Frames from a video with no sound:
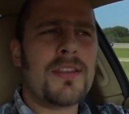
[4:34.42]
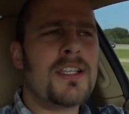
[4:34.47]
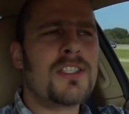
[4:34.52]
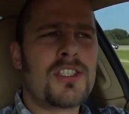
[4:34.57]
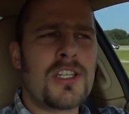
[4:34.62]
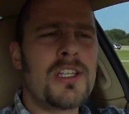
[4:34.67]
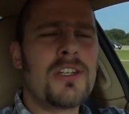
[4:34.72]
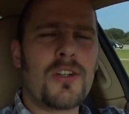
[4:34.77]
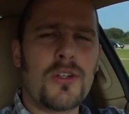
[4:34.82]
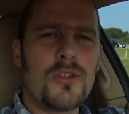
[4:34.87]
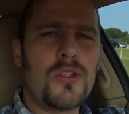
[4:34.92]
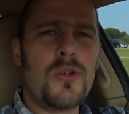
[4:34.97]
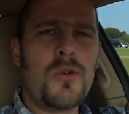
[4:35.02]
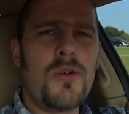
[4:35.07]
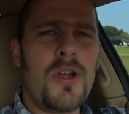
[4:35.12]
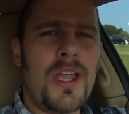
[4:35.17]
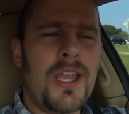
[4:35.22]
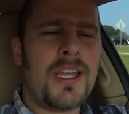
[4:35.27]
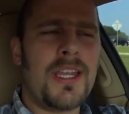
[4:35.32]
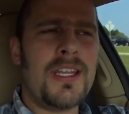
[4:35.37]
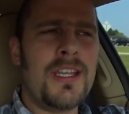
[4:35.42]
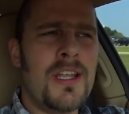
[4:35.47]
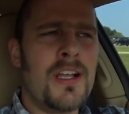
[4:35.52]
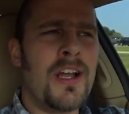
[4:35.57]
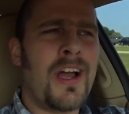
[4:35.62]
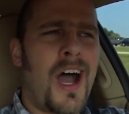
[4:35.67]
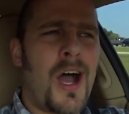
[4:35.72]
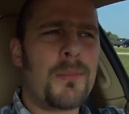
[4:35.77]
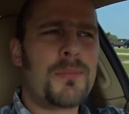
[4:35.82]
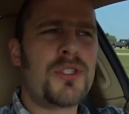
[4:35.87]
this little doohickey, the
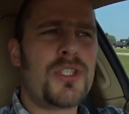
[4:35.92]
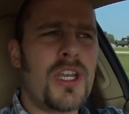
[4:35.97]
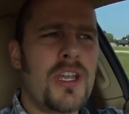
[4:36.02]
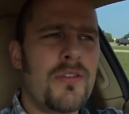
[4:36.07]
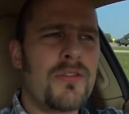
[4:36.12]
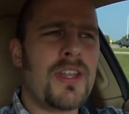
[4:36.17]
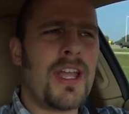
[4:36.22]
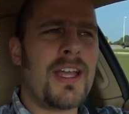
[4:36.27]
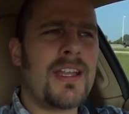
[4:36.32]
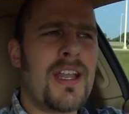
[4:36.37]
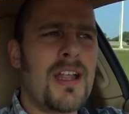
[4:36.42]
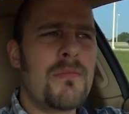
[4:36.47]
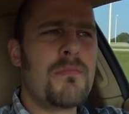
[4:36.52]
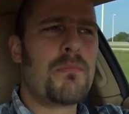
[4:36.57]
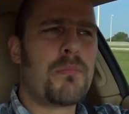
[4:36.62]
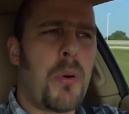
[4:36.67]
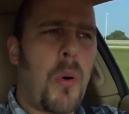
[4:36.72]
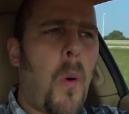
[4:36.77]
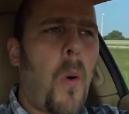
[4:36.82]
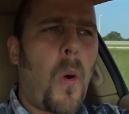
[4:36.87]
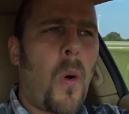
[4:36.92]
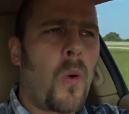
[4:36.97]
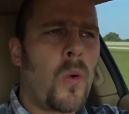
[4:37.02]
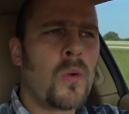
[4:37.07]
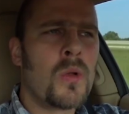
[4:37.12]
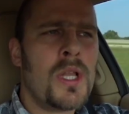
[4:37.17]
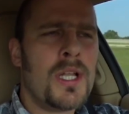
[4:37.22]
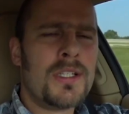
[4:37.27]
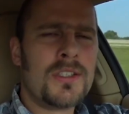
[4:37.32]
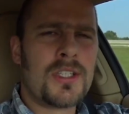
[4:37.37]
upshift, and then pull
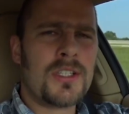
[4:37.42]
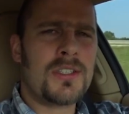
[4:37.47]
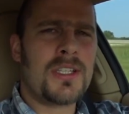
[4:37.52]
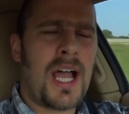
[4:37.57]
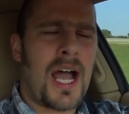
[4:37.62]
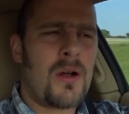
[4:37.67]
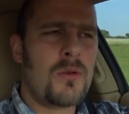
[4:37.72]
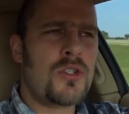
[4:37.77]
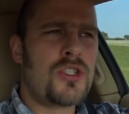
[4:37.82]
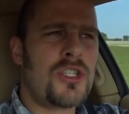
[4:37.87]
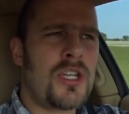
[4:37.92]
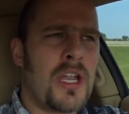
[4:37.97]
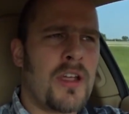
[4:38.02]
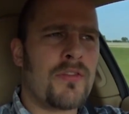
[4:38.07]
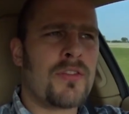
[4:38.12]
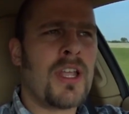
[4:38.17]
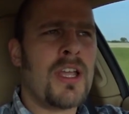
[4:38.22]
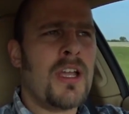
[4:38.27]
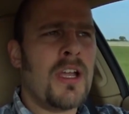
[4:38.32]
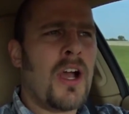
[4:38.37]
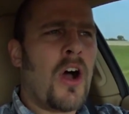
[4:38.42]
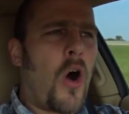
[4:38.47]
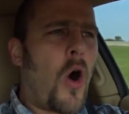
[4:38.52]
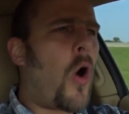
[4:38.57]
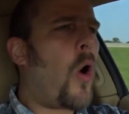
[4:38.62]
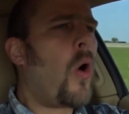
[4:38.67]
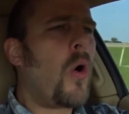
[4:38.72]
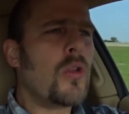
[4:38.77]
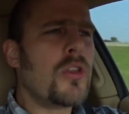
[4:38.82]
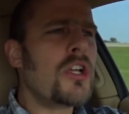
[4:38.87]
to downshift.
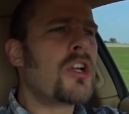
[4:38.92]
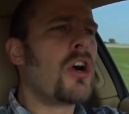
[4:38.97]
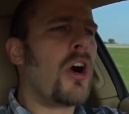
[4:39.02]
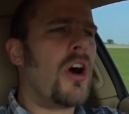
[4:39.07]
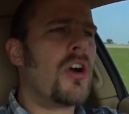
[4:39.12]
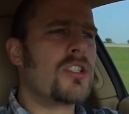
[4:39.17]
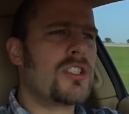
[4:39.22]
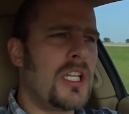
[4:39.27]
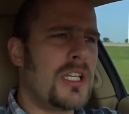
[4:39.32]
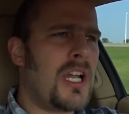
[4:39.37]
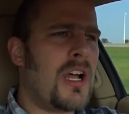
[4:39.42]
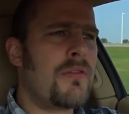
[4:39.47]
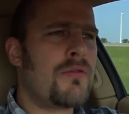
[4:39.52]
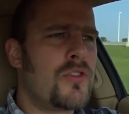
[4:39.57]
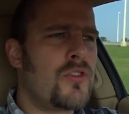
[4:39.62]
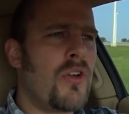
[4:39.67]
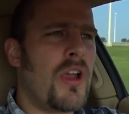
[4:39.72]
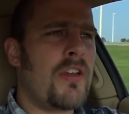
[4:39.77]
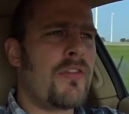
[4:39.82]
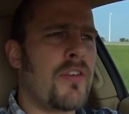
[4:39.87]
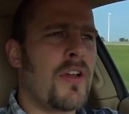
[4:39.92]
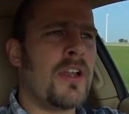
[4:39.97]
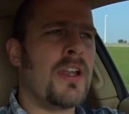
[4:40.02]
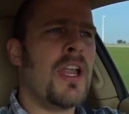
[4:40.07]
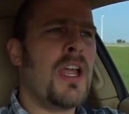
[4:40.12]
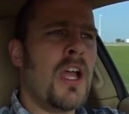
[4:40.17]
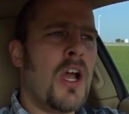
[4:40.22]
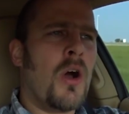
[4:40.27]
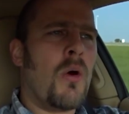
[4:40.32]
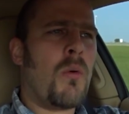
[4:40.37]
All the cars that I've
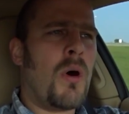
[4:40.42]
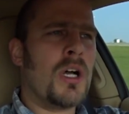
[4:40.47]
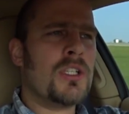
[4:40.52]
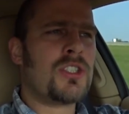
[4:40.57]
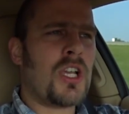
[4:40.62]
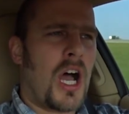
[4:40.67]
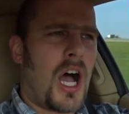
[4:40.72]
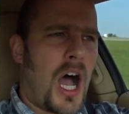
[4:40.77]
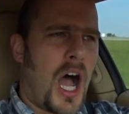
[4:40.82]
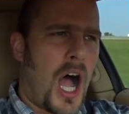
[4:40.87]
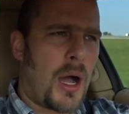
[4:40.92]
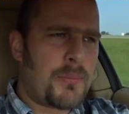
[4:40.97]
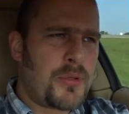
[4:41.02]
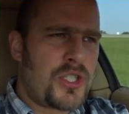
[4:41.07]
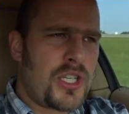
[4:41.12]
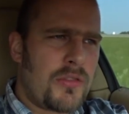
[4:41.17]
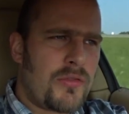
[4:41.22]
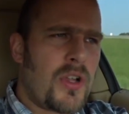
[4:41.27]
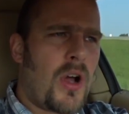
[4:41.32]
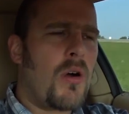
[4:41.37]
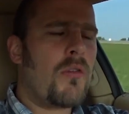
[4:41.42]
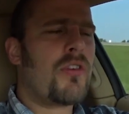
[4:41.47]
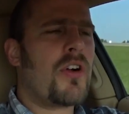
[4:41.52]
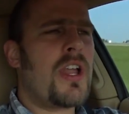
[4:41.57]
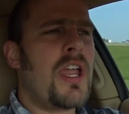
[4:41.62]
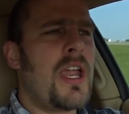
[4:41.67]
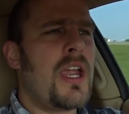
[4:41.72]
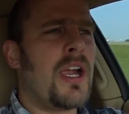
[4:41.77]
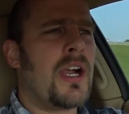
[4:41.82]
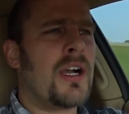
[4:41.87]
driven was upshift over
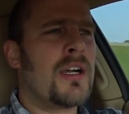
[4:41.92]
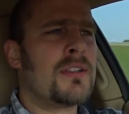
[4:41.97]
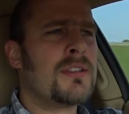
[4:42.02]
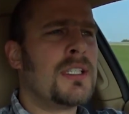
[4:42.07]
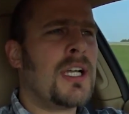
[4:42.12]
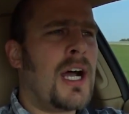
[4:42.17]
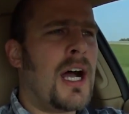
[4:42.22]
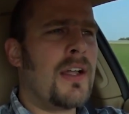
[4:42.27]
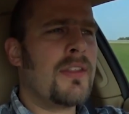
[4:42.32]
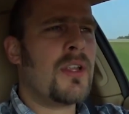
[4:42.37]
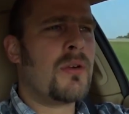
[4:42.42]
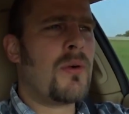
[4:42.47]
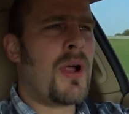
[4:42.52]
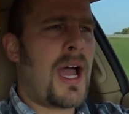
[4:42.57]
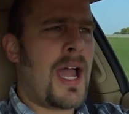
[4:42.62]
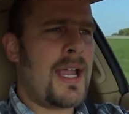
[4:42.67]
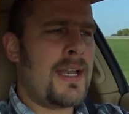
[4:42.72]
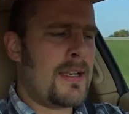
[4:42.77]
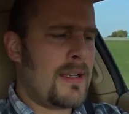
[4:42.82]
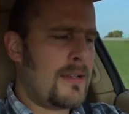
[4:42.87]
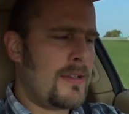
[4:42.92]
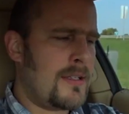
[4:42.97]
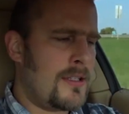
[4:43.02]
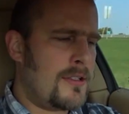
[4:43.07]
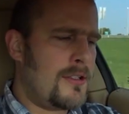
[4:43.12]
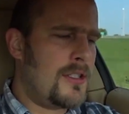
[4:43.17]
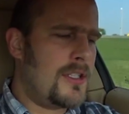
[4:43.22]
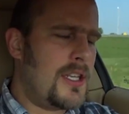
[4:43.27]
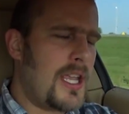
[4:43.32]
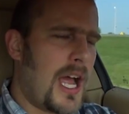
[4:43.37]
here on the right,
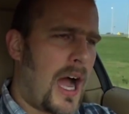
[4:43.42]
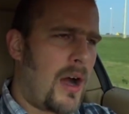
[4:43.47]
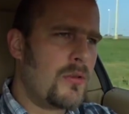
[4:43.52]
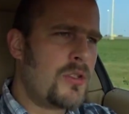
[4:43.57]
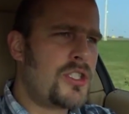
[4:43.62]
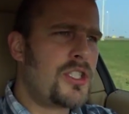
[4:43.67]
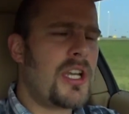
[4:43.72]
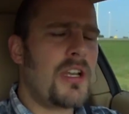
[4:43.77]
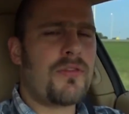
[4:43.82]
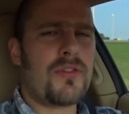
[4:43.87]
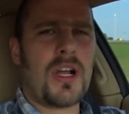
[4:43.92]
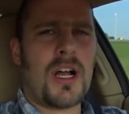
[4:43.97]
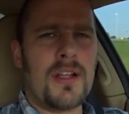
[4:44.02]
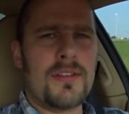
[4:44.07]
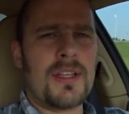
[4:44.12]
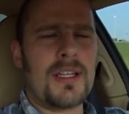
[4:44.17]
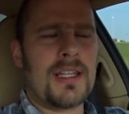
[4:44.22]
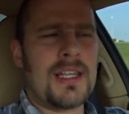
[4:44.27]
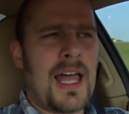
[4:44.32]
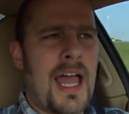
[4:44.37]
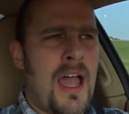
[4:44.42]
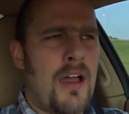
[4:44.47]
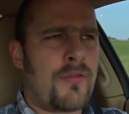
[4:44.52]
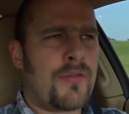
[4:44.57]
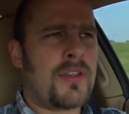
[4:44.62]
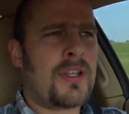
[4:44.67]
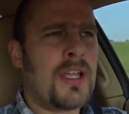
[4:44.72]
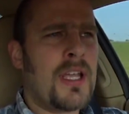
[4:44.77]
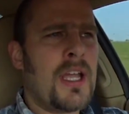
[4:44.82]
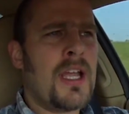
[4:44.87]
downshift on the left.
□ □ □ □ □
> **TASK PROMPT**: Excluding the pictures, reproduce every entry exactly as given.

> **RESULT**:
Frames from a video with no sound:
[4:34.42]
[4:34.47]
[4:34.52]
[4:34.57]
[4:34.62]
[4:34.67]
[4:34.72]
[4:34.77]
[4:34.82]
[4:34.87]
[4:34.92]
[4:34.97]
[4:35.02]
[4:35.07]
[4:35.12]
[4:35.17]
[4:35.22]
[4:35.27]
[4:35.32]
[4:35.37]
[4:35.42]
[4:35.47]
[4:35.52]
[4:35.57]
[4:35.62]
[4:35.67]
[4:35.72]
[4:35.77]
[4:35.82]
[4:35.87]
this little doohickey, the
[4:35.92]
[4:35.97]
[4:36.02]
[4:36.07]
[4:36.12]
[4:36.17]
[4:36.22]
[4:36.27]
[4:36.32]
[4:36.37]
[4:36.42]
[4:36.47]
[4:36.52]
[4:36.57]
[4:36.62]
[4:36.67]
[4:36.72]
[4:36.77]
[4:36.82]
[4:36.87]
[4:36.92]
[4:36.97]
[4:37.02]
[4:37.07]
[4:37.12]
[4:37.17]
[4:37.22]
[4:37.27]
[4:37.32]
[4:37.37]
upshift, and then pull
[4:37.42]
[4:37.47]
[4:37.52]
[4:37.57]
[4:37.62]
[4:37.67]
[4:37.72]
[4:37.77]
[4:37.82]
[4:37.87]
[4:37.92]
[4:37.97]
[4:38.02]
[4:38.07]
[4:38.12]
[4:38.17]
[4:38.22]
[4:38.27]
[4:38.32]
[4:38.37]
[4:38.42]
[4:38.47]
[4:38.52]
[4:38.57]
[4:38.62]
[4:38.67]
[4:38.72]
[4:38.77]
[4:38.82]
[4:38.87]
to downshift.
[4:38.92]
[4:38.97]
[4:39.02]
[4:39.07]
[4:39.12]
[4:39.17]
[4:39.22]
[4:39.27]
[4:39.32]
[4:39.37]
[4:39.42]
[4:39.47]
[4:39.52]
[4:39.57]
[4:39.62]
[4:39.67]
[4:39.72]
[4:39.77]
[4:39.82]
[4:39.87]
[4:39.92]
[4:39.97]
[4:40.02]
[4:40.07]
[4:40.12]
[4:40.17]
[4:40.22]
[4:40.27]
[4:40.32]
[4:40.37]
All the cars that I've
[4:40.42]
[4:40.47]
[4:40.52]
[4:40.57]
[4:40.62]
[4:40.67]
[4:40.72]
[4:40.77]
[4:40.82]
[4:40.87]
[4:40.92]
[4:40.97]
[4:41.02]
[4:41.07]
[4:41.12]
[4:41.17]
[4:41.22]
[4:41.27]
[4:41.32]
[4:41.37]
[4:41.42]
[4:41.47]
[4:41.52]
[4:41.57]
[4:41.62]
[4:41.67]
[4:41.72]
[4:41.77]
[4:41.82]
[4:41.87]
driven was upshift over
[4:41.92]
[4:41.97]
[4:42.02]
[4:42.07]
[4:42.12]
[4:42.17]
[4:42.22]
[4:42.27]
[4:42.32]
[4:42.37]
[4:42.42]
[4:42.47]
[4:42.52]
[4:42.57]
[4:42.62]
[4:42.67]
[4:42.72]
[4:42.77]
[4:42.82]
[4:42.87]
[4:42.92]
[4:42.97]
[4:43.02]
[4:43.07]
[4:43.12]
[4:43.17]
[4:43.22]
[4:43.27]
[4:43.32]
[4:43.37]
here on the right,
[4:43.42]
[4:43.47]
[4:43.52]
[4:43.57]
[4:43.62]
[4:43.67]
[4:43.72]
[4:43.77]
[4:43.82]
[4:43.87]
[4:43.92]
[4:43.97]
[4:44.02]
[4:44.07]
[4:44.12]
[4:44.17]
[4:44.22]
[4:44.27]
[4:44.32]
[4:44.37]
[4:44.42]
[4:44.47]
[4:44.52]
[4:44.57]
[4:44.62]
[4:44.67]
[4:44.72]
[4:44.77]
[4:44.82]
[4:44.87]
downshift on the left.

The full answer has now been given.